## [Problem description]
Leave out the pictures and give back all the entries exactly as written.

## [Collected data entries]

+--

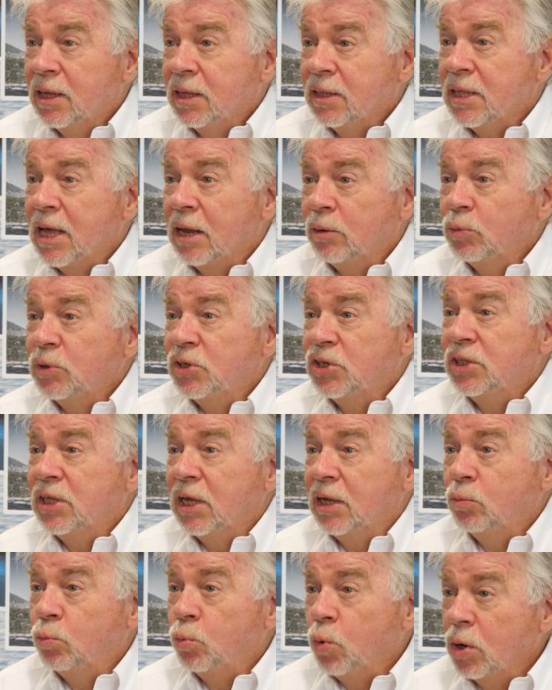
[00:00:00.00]
that which
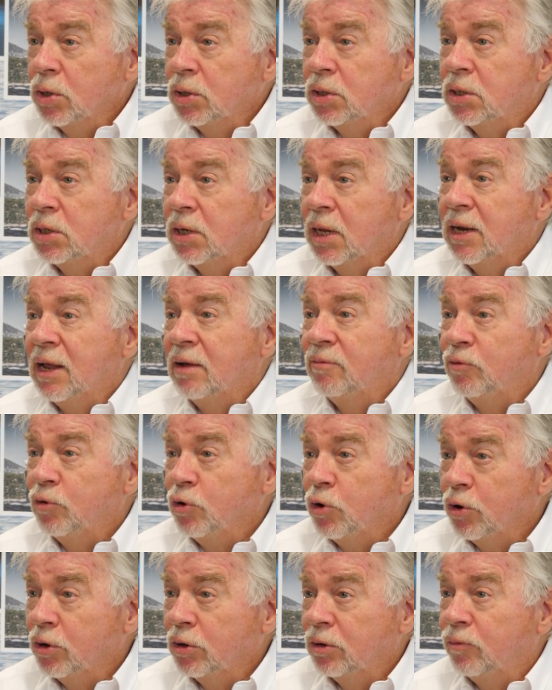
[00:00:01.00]
they want and have
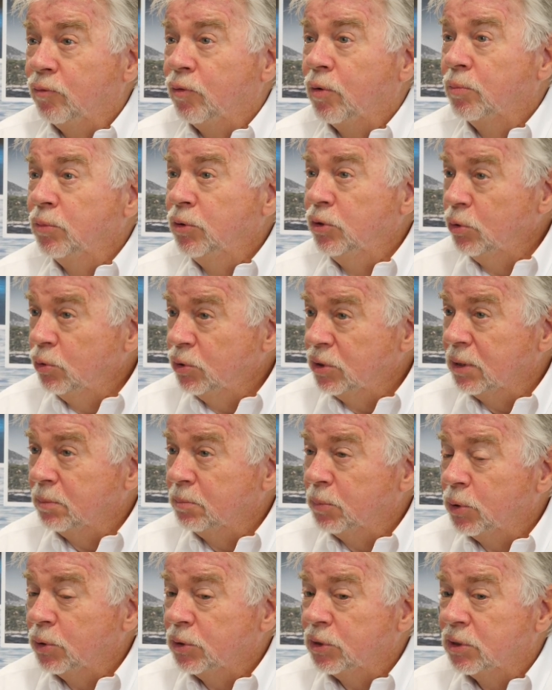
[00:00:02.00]
learned from using
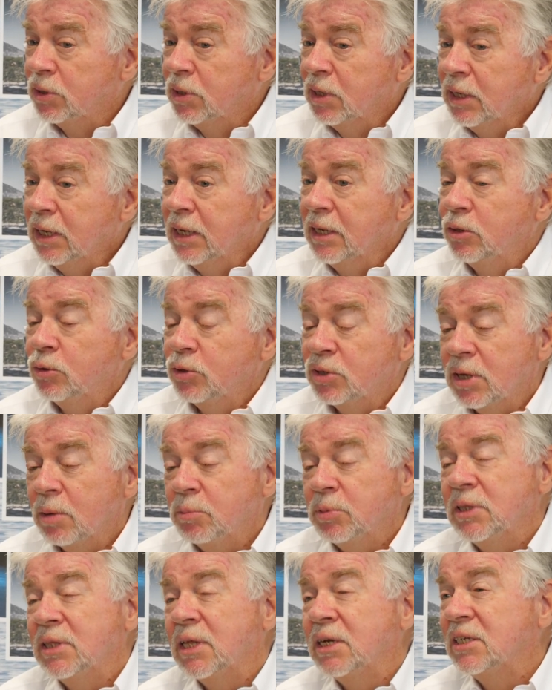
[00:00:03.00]
boats into
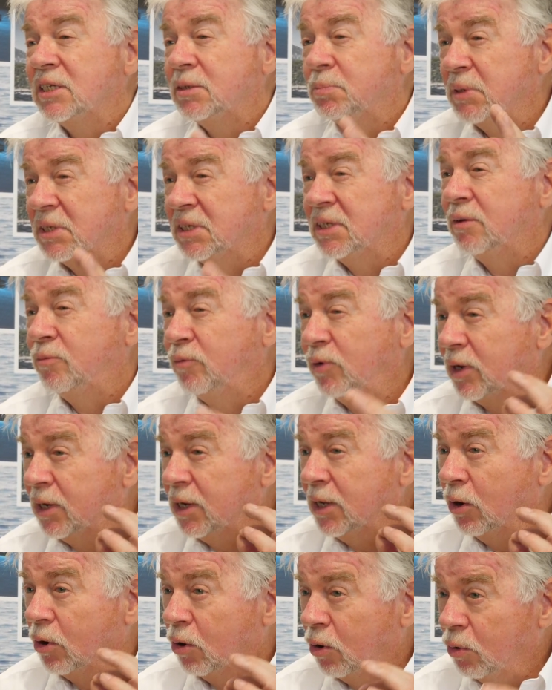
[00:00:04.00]
something that is
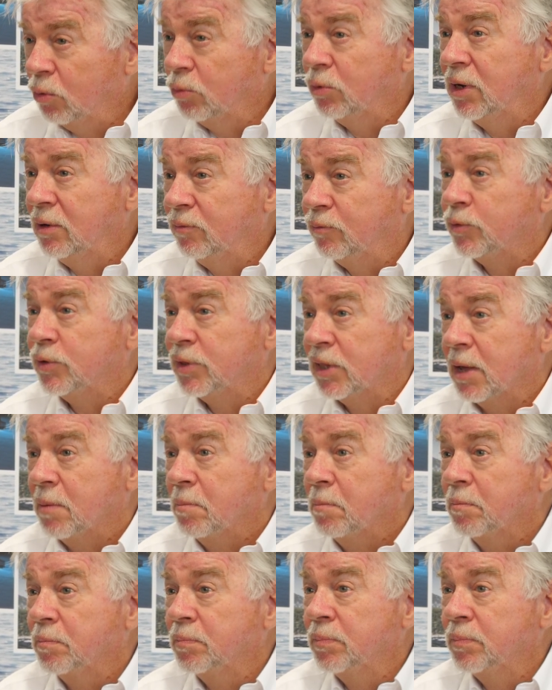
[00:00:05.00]
specifically only for them.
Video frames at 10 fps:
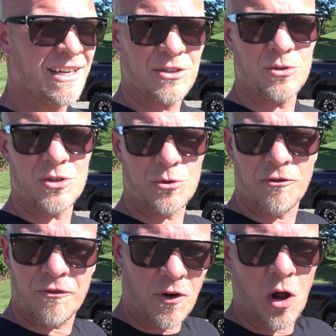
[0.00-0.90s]
you
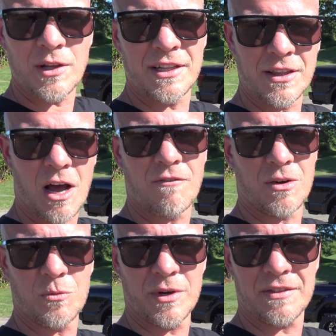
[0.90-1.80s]
fall in
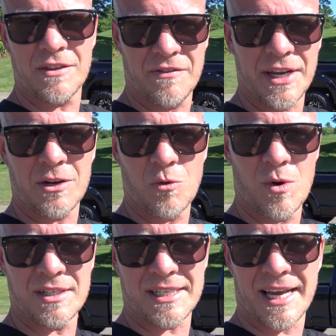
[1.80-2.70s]
love with the vehicle
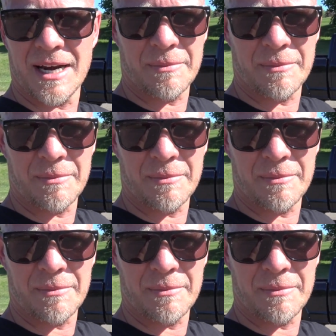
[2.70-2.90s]
once again.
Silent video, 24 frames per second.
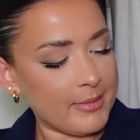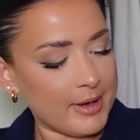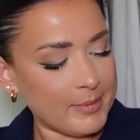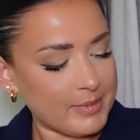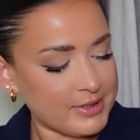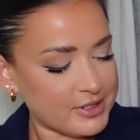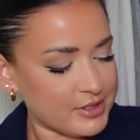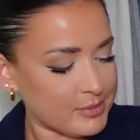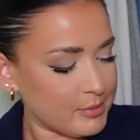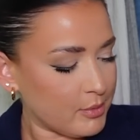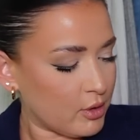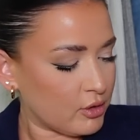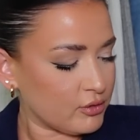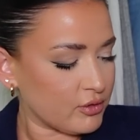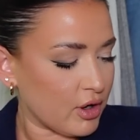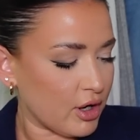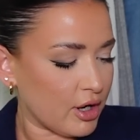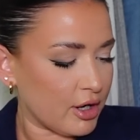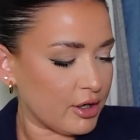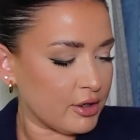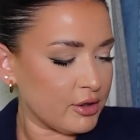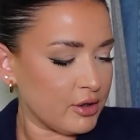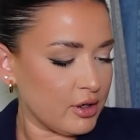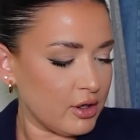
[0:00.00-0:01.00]
maybe
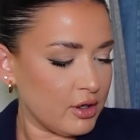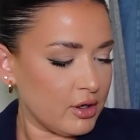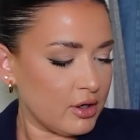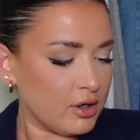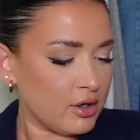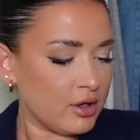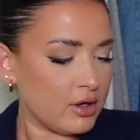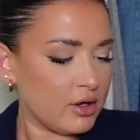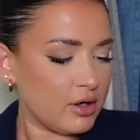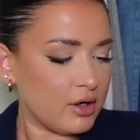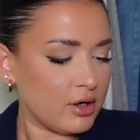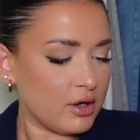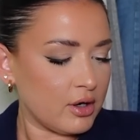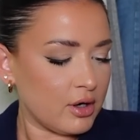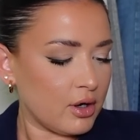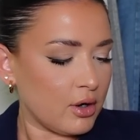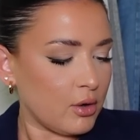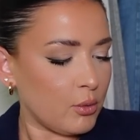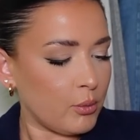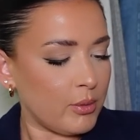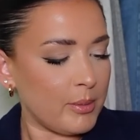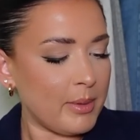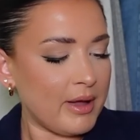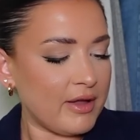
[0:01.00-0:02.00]
tomorrow
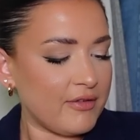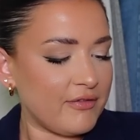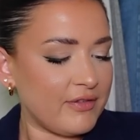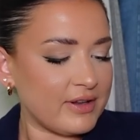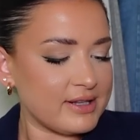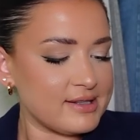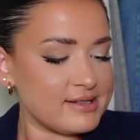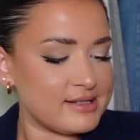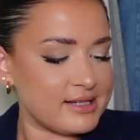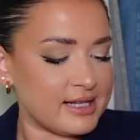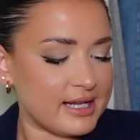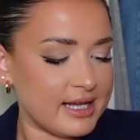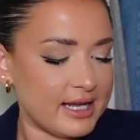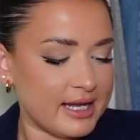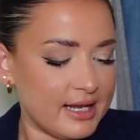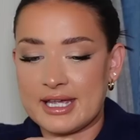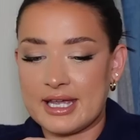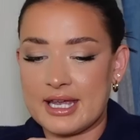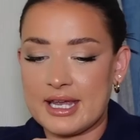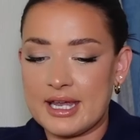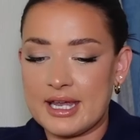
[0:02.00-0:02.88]
we might fancy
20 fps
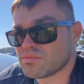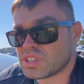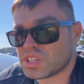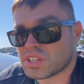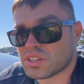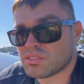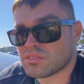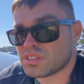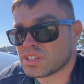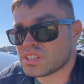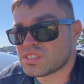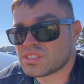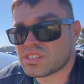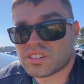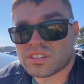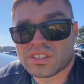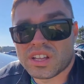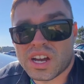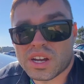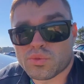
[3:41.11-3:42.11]
you know the
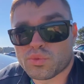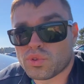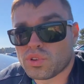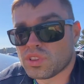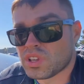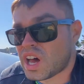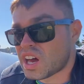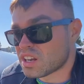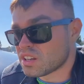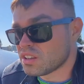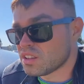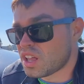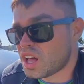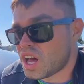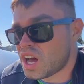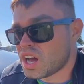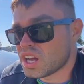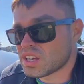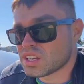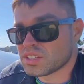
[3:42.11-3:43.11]
steering lock will not
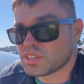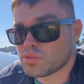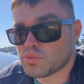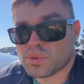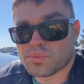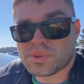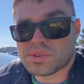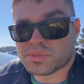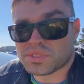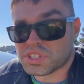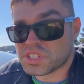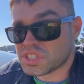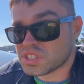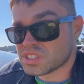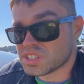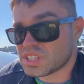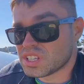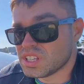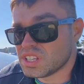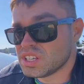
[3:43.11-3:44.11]
unlock and you won't be able to turn
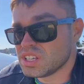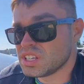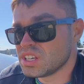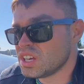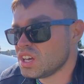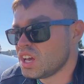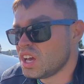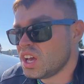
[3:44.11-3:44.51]
the key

+--

## [Answer box]
[00:00:00.00]
that which
[00:00:01.00]
they want and have
[00:00:02.00]
learned from using
[00:00:03.00]
boats into
[00:00:04.00]
something that is
[00:00:05.00]
specifically only for them.
Video frames at 10 fps:
[0.00-0.90s]
you
[0.90-1.80s]
fall in
[1.80-2.70s]
love with the vehicle
[2.70-2.90s]
once again.
Silent video, 24 frames per second.
[0:00.00-0:01.00]
maybe
[0:01.00-0:02.00]
tomorrow
[0:02.00-0:02.88]
we might fancy
20 fps
[3:41.11-3:42.11]
you know the
[3:42.11-3:43.11]
steering lock will not
[3:43.11-3:44.11]
unlock and you won't be able to turn
[3:44.11-3:44.51]
the key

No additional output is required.